** EXERCISE DETAILS **
Restate word for word the section of the entries that opens at the line containing "Silent video, 20 frames per second." and closes at the line containing "Transcript: কাটারে ব্যাটসম্যান", both lines kept, pictures dropped.

** DATA LISTING **
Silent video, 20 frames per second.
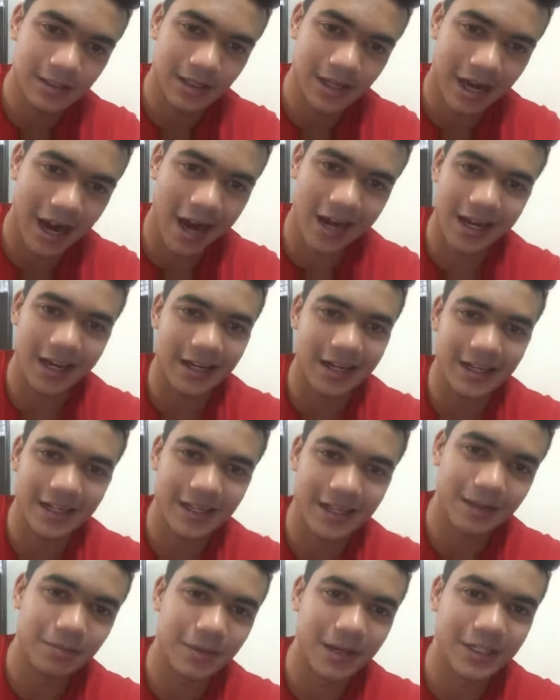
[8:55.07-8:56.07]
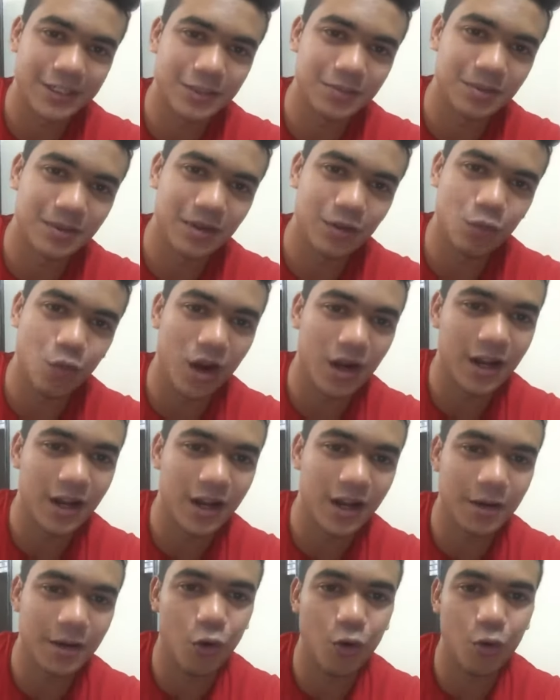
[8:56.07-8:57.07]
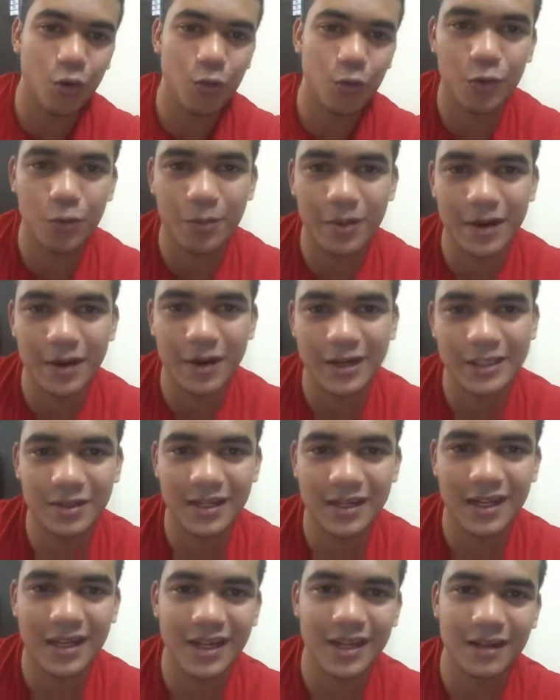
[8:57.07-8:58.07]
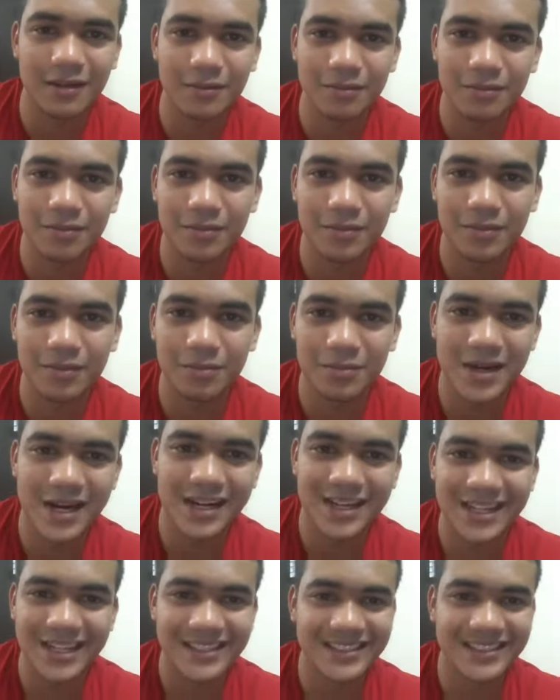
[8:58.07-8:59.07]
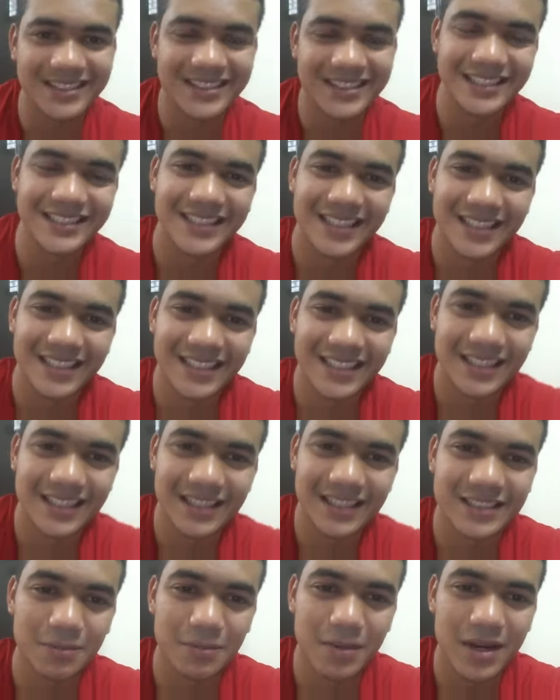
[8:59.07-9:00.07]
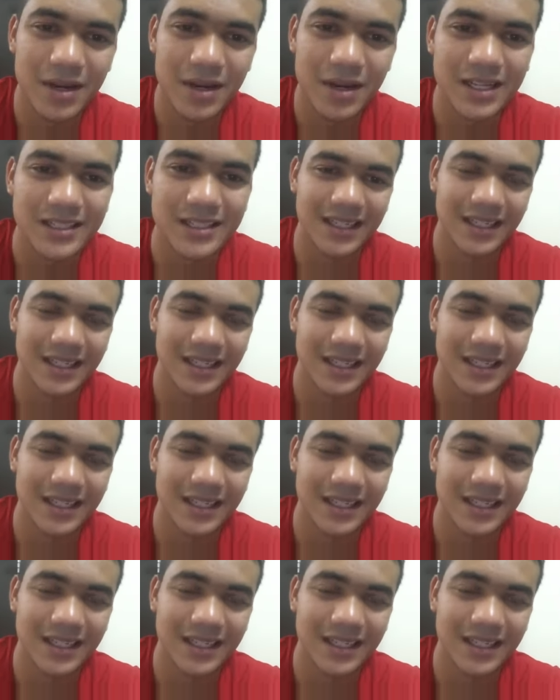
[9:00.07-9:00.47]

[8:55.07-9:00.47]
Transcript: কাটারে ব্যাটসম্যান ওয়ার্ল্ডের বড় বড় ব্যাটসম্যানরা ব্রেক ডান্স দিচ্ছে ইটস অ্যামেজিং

---

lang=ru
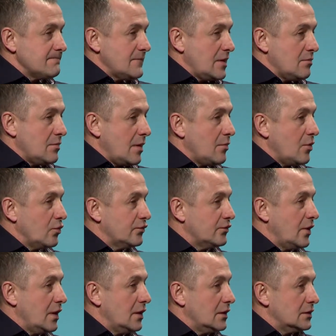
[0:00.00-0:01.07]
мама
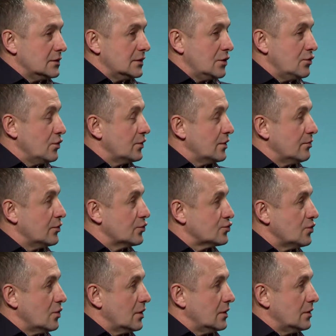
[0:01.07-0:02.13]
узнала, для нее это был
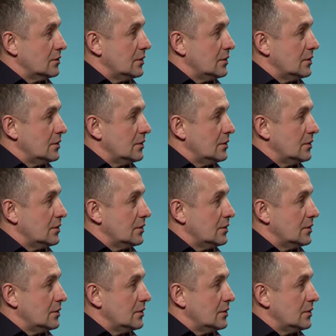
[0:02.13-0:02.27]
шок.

** OUTPUT BELOW **
Silent video, 20 frames per second.
[8:55.07-8:56.07]
[8:56.07-8:57.07]
[8:57.07-8:58.07]
[8:58.07-8:59.07]
[8:59.07-9:00.07]
[9:00.07-9:00.47]

[8:55.07-9:00.47]
Transcript: কাটারে ব্যাটসম্যান ওয়ার্ল্ডের বড় বড় ব্যাটসম্যানরা ব্রেক ডান্স দিচ্ছে ইটস অ্যামেজিং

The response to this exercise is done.